In this case, let’s say we wanted to reserve some of that limit. We might have something like this:

// Somewhere on the "Buyer" aggregate
function reserve($requestedAmount) {
    if ($requestedAmount > $this->limitAmount) {
        throw new InsufficientFundsException();
    }

    $this->limitAmount = $this->limitAmount - $requestedAmount;

    return true;
}

With this in the domain model, the rule cannot be bypassed by accident. You simply must have enough limit to reserve the amount. You cannot forget to do the check in some application service, because the check lives with the business concept itself.

That is a much stronger position than having some application service load a few records and hopefully remember to check everything in the right order.

I didn’t have the word “invariant” in my head at the time, but that’s all it really is - the conditions that have to stay true for the data to be valid. Once I had a name for it, a lot of other things clicked into place too.

That, as far as I’m concerned, is where the value really starts to show up.


What I think DDD is actually good at

This is the point where I have to be careful not to oversell it.

Because I don’t think DDD is automatically the right approach for every system. I think it starts to pay off when the domain has real rules, real language, and real consequences if those rules are applied inconsistently.

In other words, when the important part of the system is not just storing and retrieving data, but protecting business behaviour.

That was the difference for me.

Before, I mostly saw DDD as a collection of patterns and terms. Aggregates. Repositories. Value objects. Domain services. Application services. All of that. I could repeat the words, but I couldn’t really feel why they mattered.

Once I saw a model carrying the state for an operation and enforcing the rules around it, the value became much easier to see. Not because the code looked fancier, but because the design made it harder to do the wrong thing.

I think that’s where DDD starts to earn its place: when you have a domain with real invariants, real decisions, and real cost if those decisions are implemented inconsistently.
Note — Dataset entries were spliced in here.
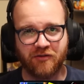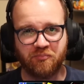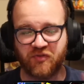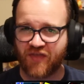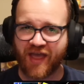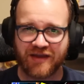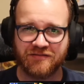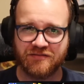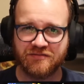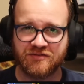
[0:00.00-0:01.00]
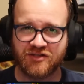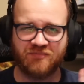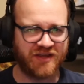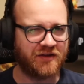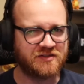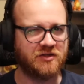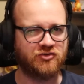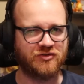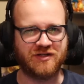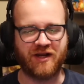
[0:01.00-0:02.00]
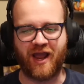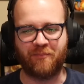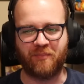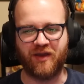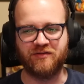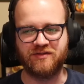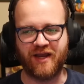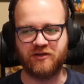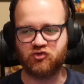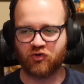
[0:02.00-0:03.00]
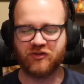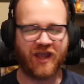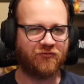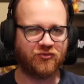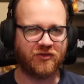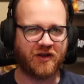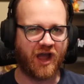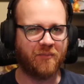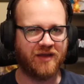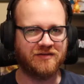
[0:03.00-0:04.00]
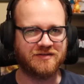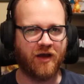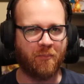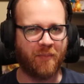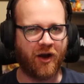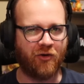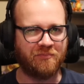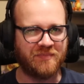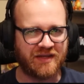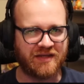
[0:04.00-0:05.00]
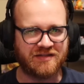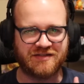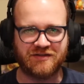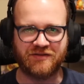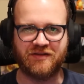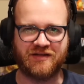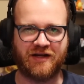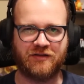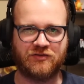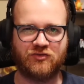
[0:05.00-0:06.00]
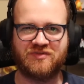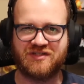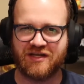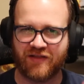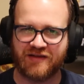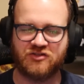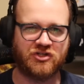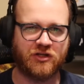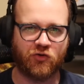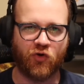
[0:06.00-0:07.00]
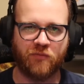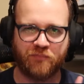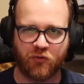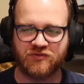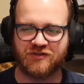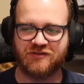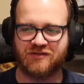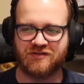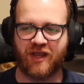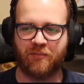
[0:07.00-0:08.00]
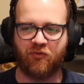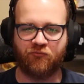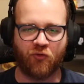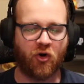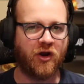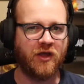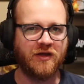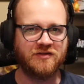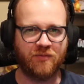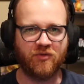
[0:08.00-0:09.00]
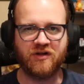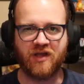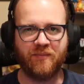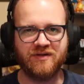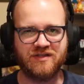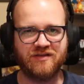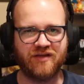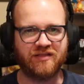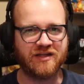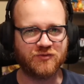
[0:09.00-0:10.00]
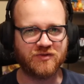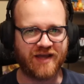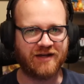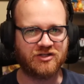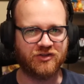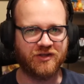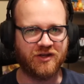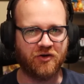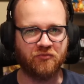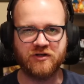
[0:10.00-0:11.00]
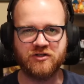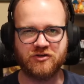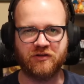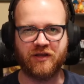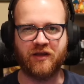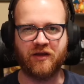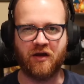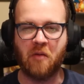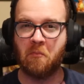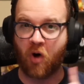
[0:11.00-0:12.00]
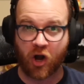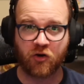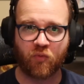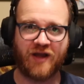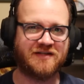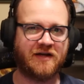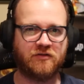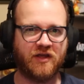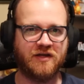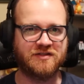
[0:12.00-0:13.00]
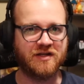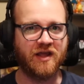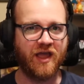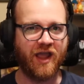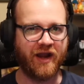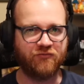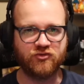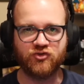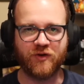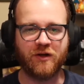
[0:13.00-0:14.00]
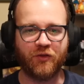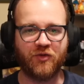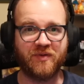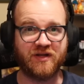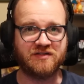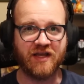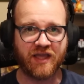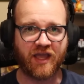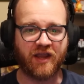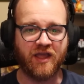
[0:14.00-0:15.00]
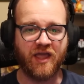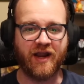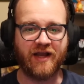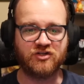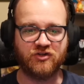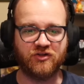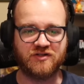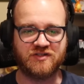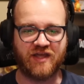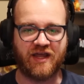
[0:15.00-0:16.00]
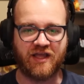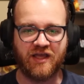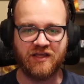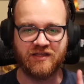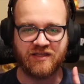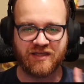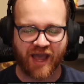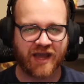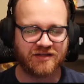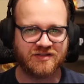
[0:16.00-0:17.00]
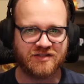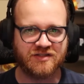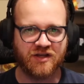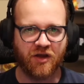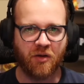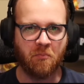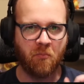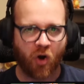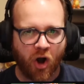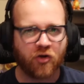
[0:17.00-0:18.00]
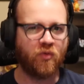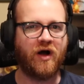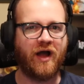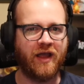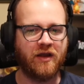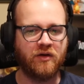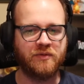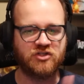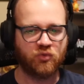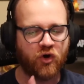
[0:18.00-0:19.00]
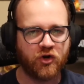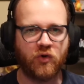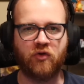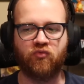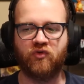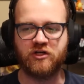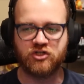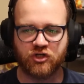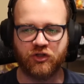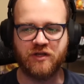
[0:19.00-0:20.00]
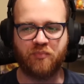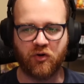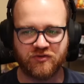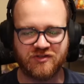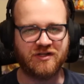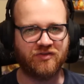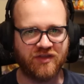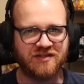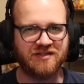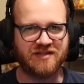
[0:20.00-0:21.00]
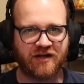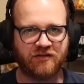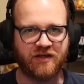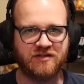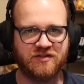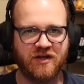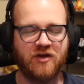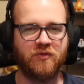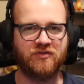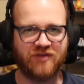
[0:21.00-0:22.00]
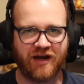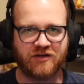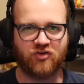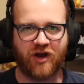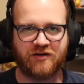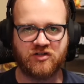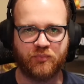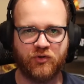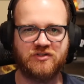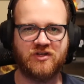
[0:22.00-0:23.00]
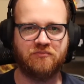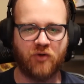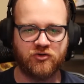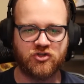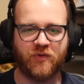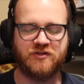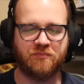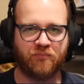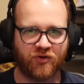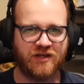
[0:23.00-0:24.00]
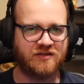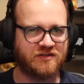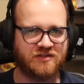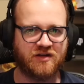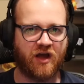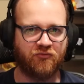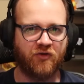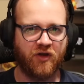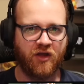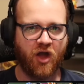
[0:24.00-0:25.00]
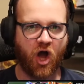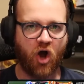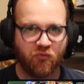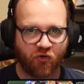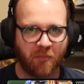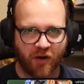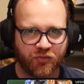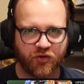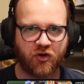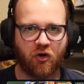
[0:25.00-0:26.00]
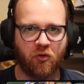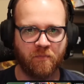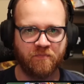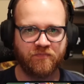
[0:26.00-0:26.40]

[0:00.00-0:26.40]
But then, something else interesting happened, and shortly after the comment about me stealing the decklist from TLSG, who had posted it the day before, someone commented that this was actually originally a Mogwai decklist, and after doing a little bit of digging, it actually looks like, yes, Mogwai was the one who had originally posted this decklist with Dr. Octopus and Mojo and Debris and stuff over a month ago.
If the model is just there to hold data, then a lot of this is honestly ceremony. But if the model needs to defend the rules of the business, that’s when the extra effort starts to make sense.

Sometimes a simple MVC application is absolutely fine. Sometimes having your Doctrine entities act as the core of the system is good enough. Sometimes the domain just isn’t complicated enough to justify all of this extra thought.

Because DDD does come with overhead. You have to think about boundaries. You have to decide what belongs inside the aggregate and what doesn’t. You have to think about transactions, consistency, and persistence. Even fairly mundane questions start showing up, like “what is actually dirty here?” and “what exactly am I saving back?”

That is all real overhead. And if the system is mostly straightforward CRUD, or the business rules are light enough that they can be understood in one glance, then a lot of that cost may not be worth paying. I have definitely forced DDD-shaped thinking into places where it didn’t belong. It did not make the code better.

Simpler really can be better. KISS exists for a reason!


In the end

DDD clicked for me when it stopped being a collection of terms and started solving a real modelling problem.

The missing piece was not the vocabulary. It was understanding that the model needed to arrive with the state required for the operation, and be able to enforce the rules that had to stay true.

Once I saw that, the rest of it started making a lot more sense. Not just aggregates, but the general idea behind all these architectural styles that try to protect the domain and keep external concerns at a distance.

I still don’t think DDD is the answer to everything. But when the domain has real rules, real invariants, and real cost if you get them wrong, I finally understand why people reach for it.

It turns out I didn’t need more DDD words. I just needed a problem that made the words mean something.